COM 3240. Conflict Management (3). This course examines communication in interpersonal and organizational conflict.  Through an examination of relevant theory and case studies, students explore the nature of conflict and how to competently manage it.

COM 3250. Gender & Communication (3).  This course examines the mutually influential relationship of gender and communication.  Students learn theoretical, historical, and cultural understandings of gender before exploring the ways gender influences interpersonal communication in family, work, friendship, and romance.

COM 3260. Social Networking (3). This course takes the model of social networking and considers the impacts created in both personal and public space.  Students will learn to rethink divisions between work, social, family and private lives as well as consider how this technology is altering our communication in these groups.

COM 3340. Organizational Communication (3). Prerequisite: COM 2340. This course explores the role of communication in organizations.  Students learn prominent theories of organizational communication and use them to analyze real-world organizational contexts.  Technology, corporate culture, leadership, teamwork, ethics, and diversity are among the topics examined.

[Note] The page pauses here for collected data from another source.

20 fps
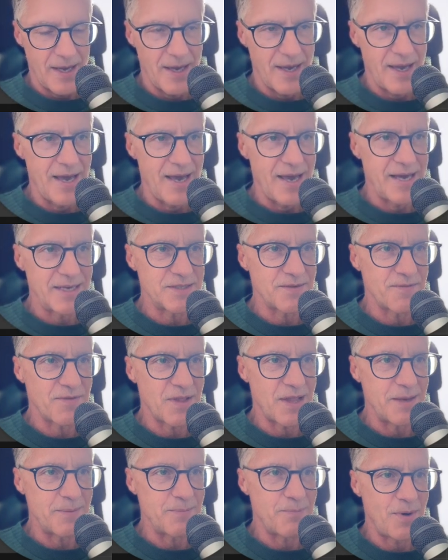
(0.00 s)
edge of the
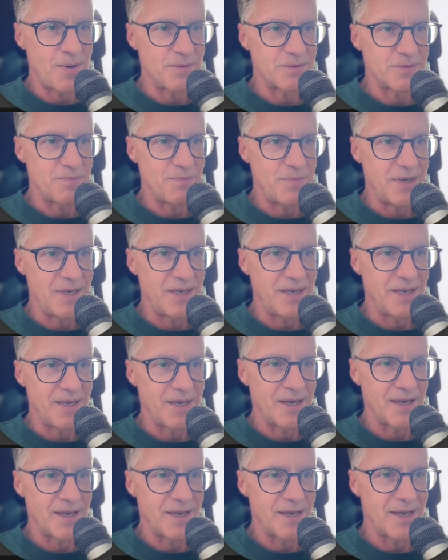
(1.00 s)
light bulb to be,
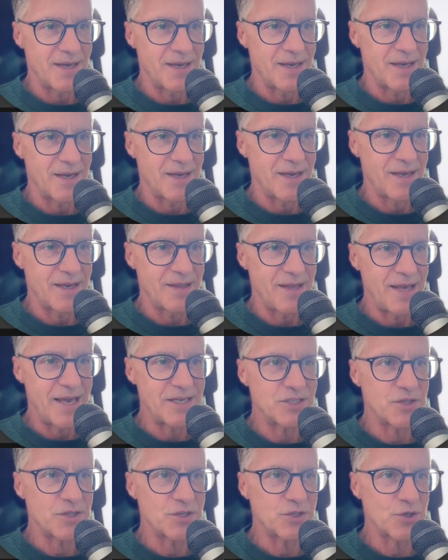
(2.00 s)
the
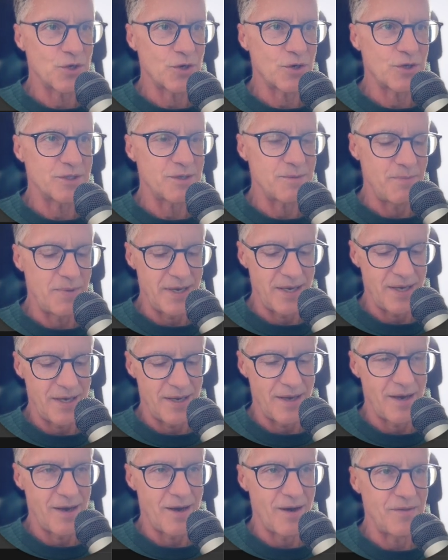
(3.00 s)
edge of the circle to be
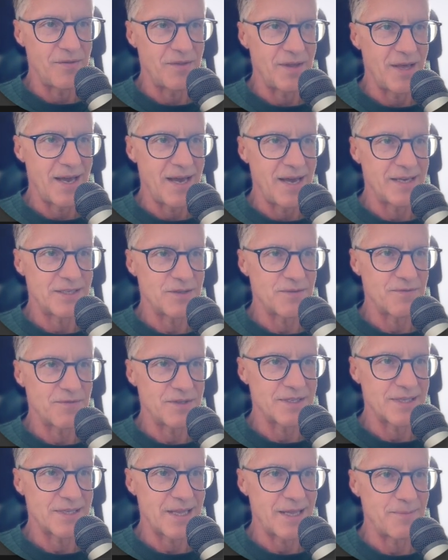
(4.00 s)
on the edge of
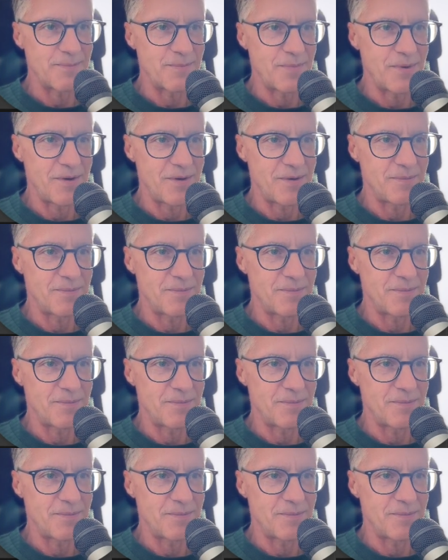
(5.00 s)
this light bulb.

COM 3920. Theories of Public Communication (3). Provides an overview of historical and contemporary theories regarding the functioning of rhetorical discourse in public settings. Classical readings and oral projects focus on rhetoric as a persuasive tool by which orators sway audiences and emerge as leaders in the public realm. Contemporary readings and oral projects focus on rhetoric as a means of creating and sharing a social reality via a variety of channels: public speaking, electronic media, and acts of public display.

COM 4000. Communication Studies Advanced Seminar (0). Required of all communication studies majors during their last year of study. This zero credit seminar is offered every fall semester. Grades are awarded on a Pass/Fail basis.

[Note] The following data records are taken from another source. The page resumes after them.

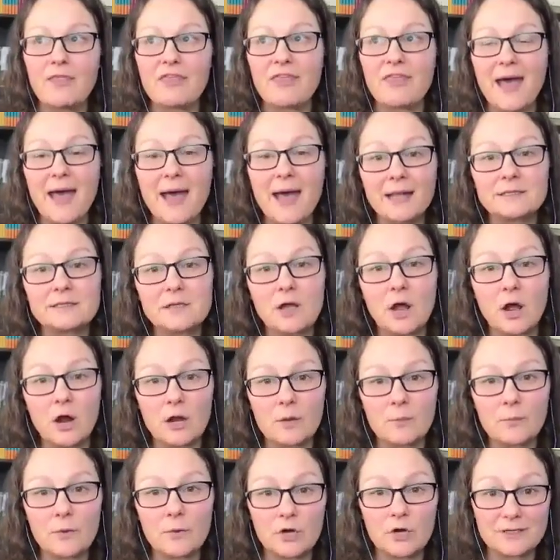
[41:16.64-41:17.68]
That's
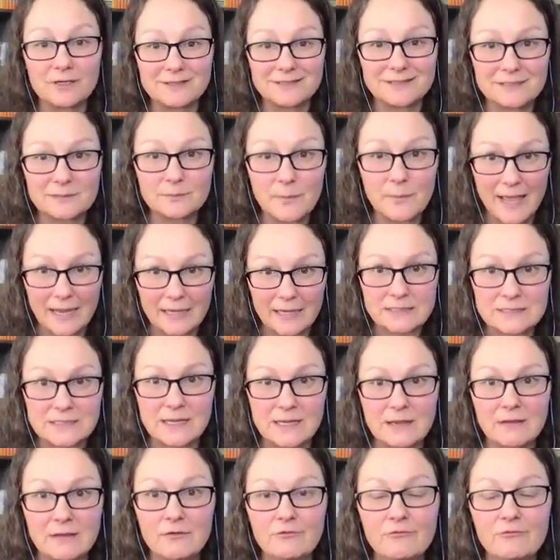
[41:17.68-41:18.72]
our
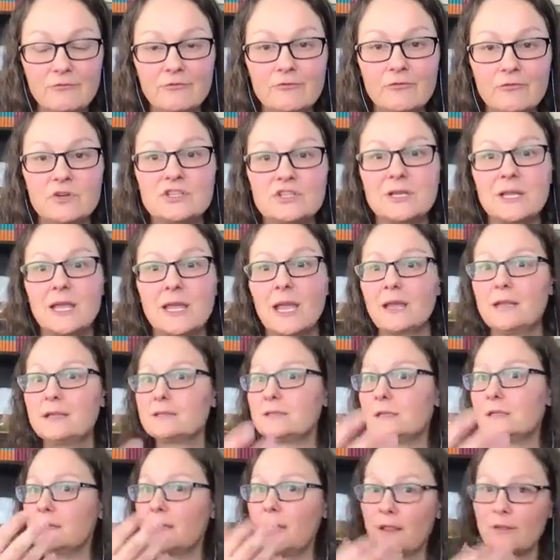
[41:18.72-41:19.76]
perspective, which
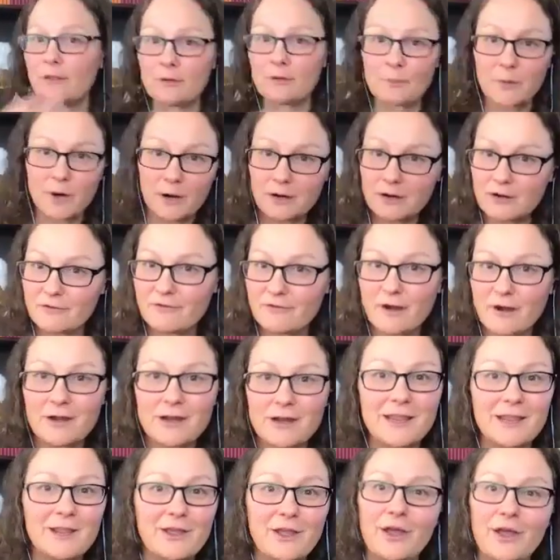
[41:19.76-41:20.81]
again is another part of
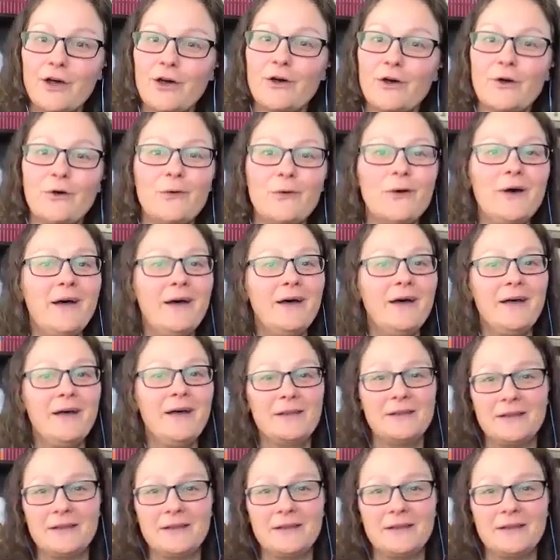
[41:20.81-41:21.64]
our ego,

COM 4140. Crisis Communication (3). Prerequisite: COM 2340. This course examines how organizations strategically communicate to internal and external audiences during crises and their aftermath.  Additionally, the course will explore how effective issues management can avert future crises.

COM 4200. Communication Criticism (3). Provides an understanding of, and practice in, methods of criticism of public discourse. Students will develop their skills as critical receivers of communication, applying what they learn to samples of public communication that interest them most: speeches, songs, films, television and such acts of public display.

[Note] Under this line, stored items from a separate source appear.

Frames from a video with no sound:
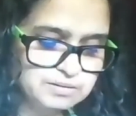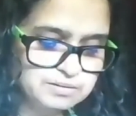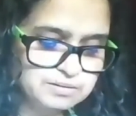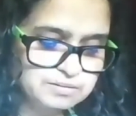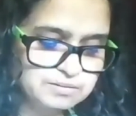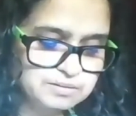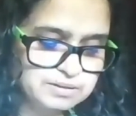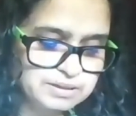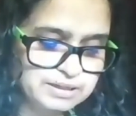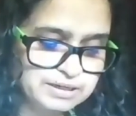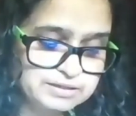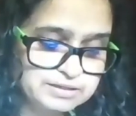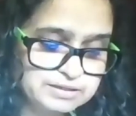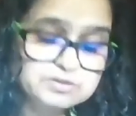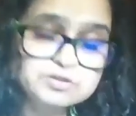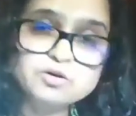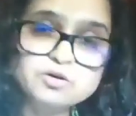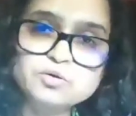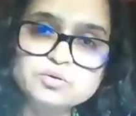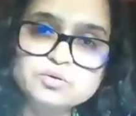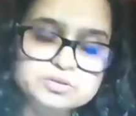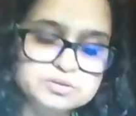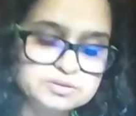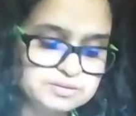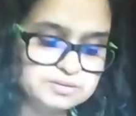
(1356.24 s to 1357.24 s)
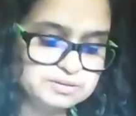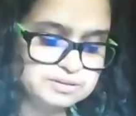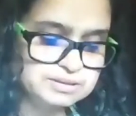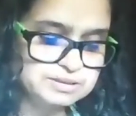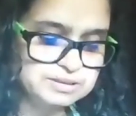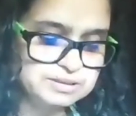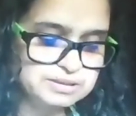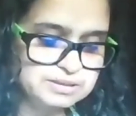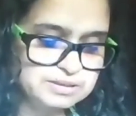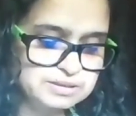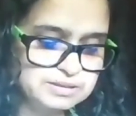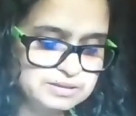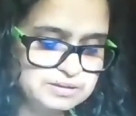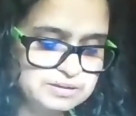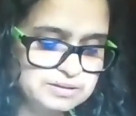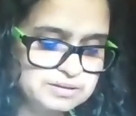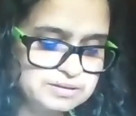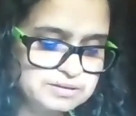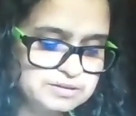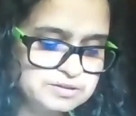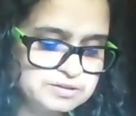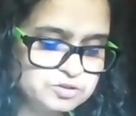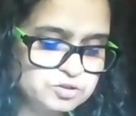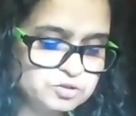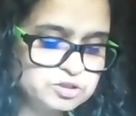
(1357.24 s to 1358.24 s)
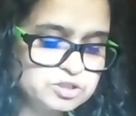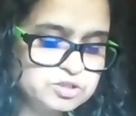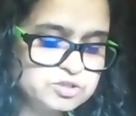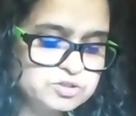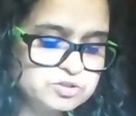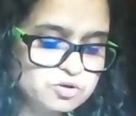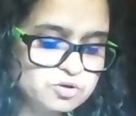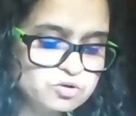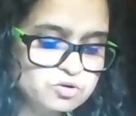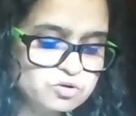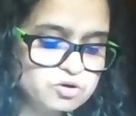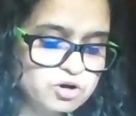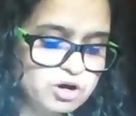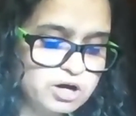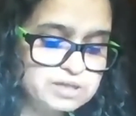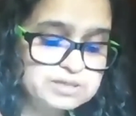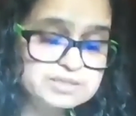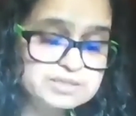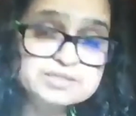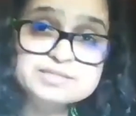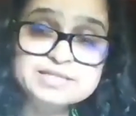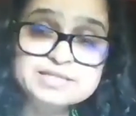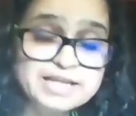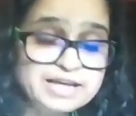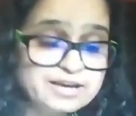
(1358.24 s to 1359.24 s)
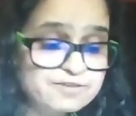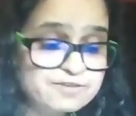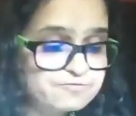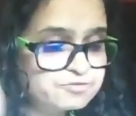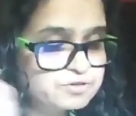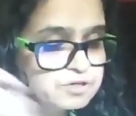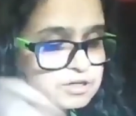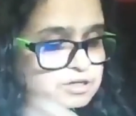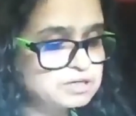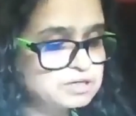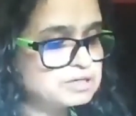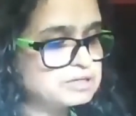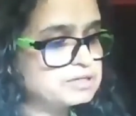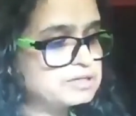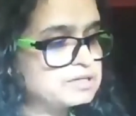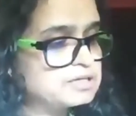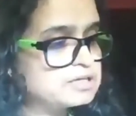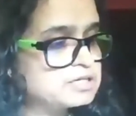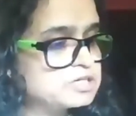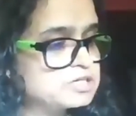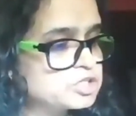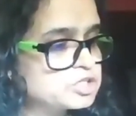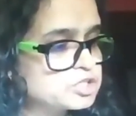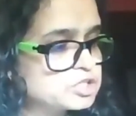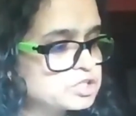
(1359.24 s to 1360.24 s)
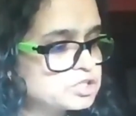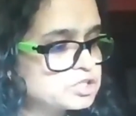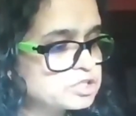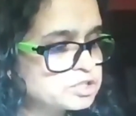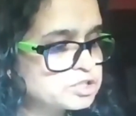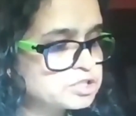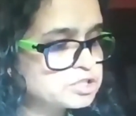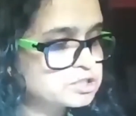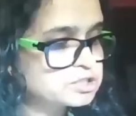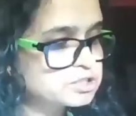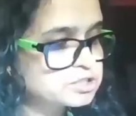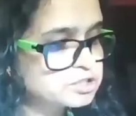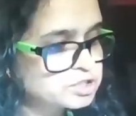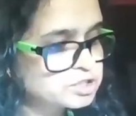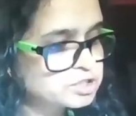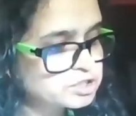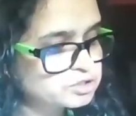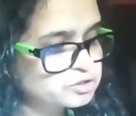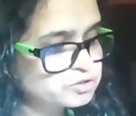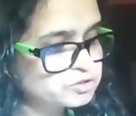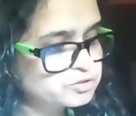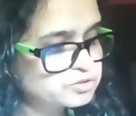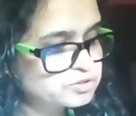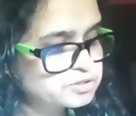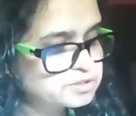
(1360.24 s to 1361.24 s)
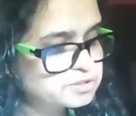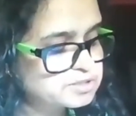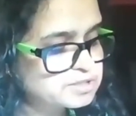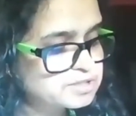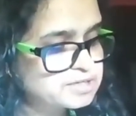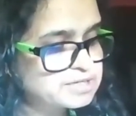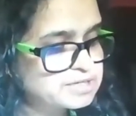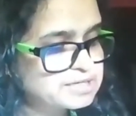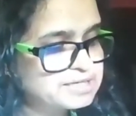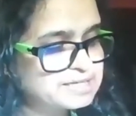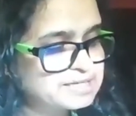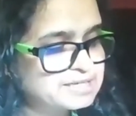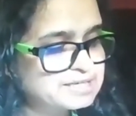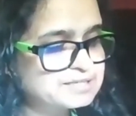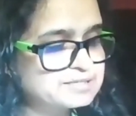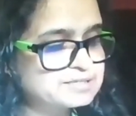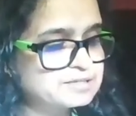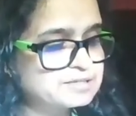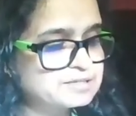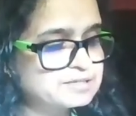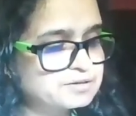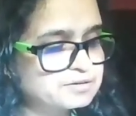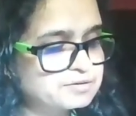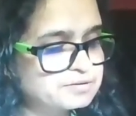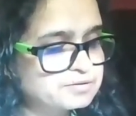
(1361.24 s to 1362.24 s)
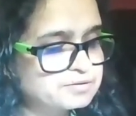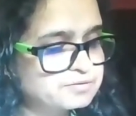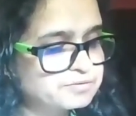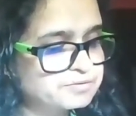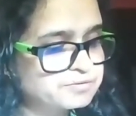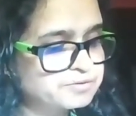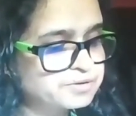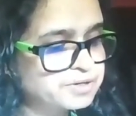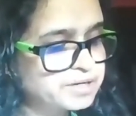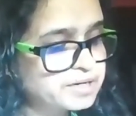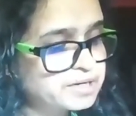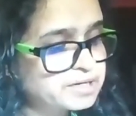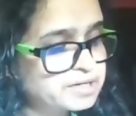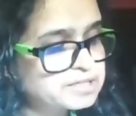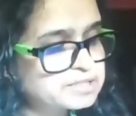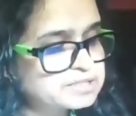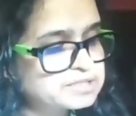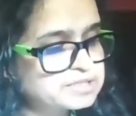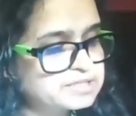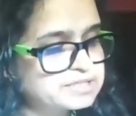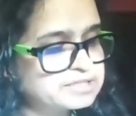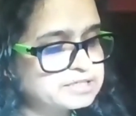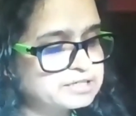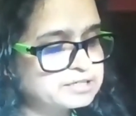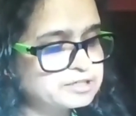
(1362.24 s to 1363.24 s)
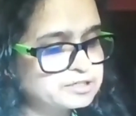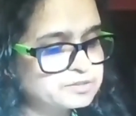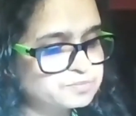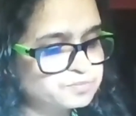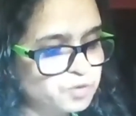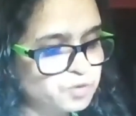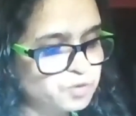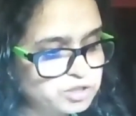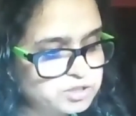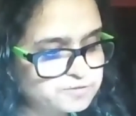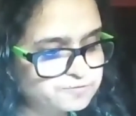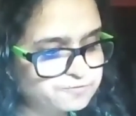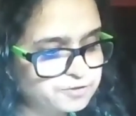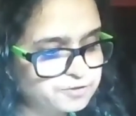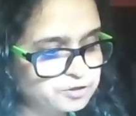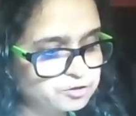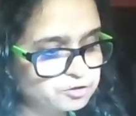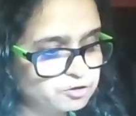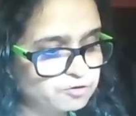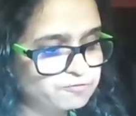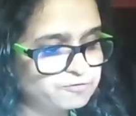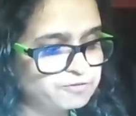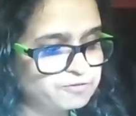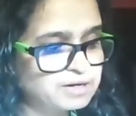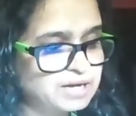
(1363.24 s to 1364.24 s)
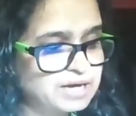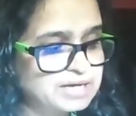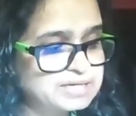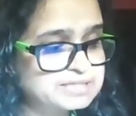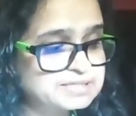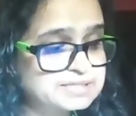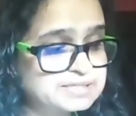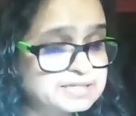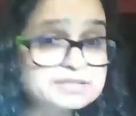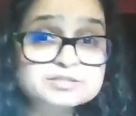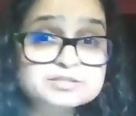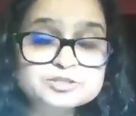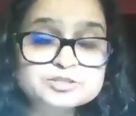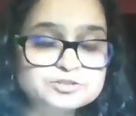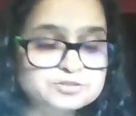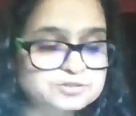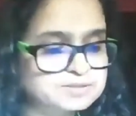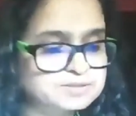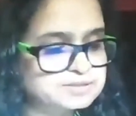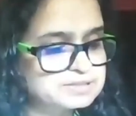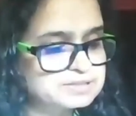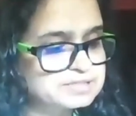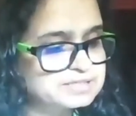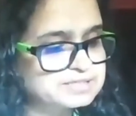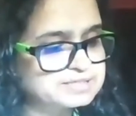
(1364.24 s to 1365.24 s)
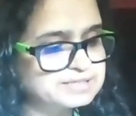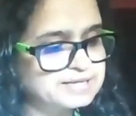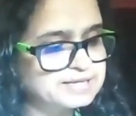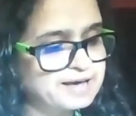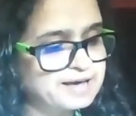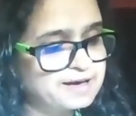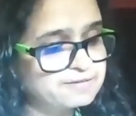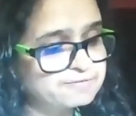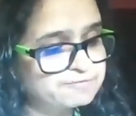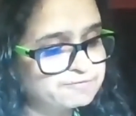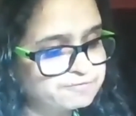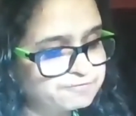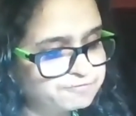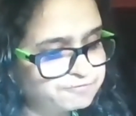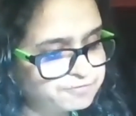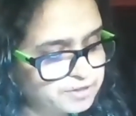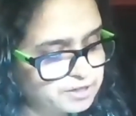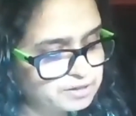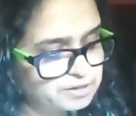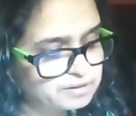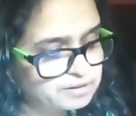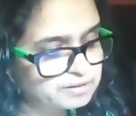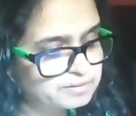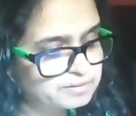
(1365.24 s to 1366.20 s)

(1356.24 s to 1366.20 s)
end quote. So the so-called slave girl, she continues, is reared in an atmosphere of licentiousness and fear.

COM 4280. Great American Oratory (3). This course examines the role rhetoric has played in the formation of the American experience by scrutinizing the communication strategies and tactics of significant American orators.

COM 4310. Contemporary Issues in Organizational Communication (3). Prerequisite: COM 2340. Topic is variable. Examination of selected theories of organizational communication as they relate to specific organizational trends and/or social problems.

COM 4920. Political Communication (3). This course examines the role of communication in contemporary politics, as well as its historical context.

COM 4940. Directed Studies (3). Student development of a project or study of special interest. Consent of the instructor is required.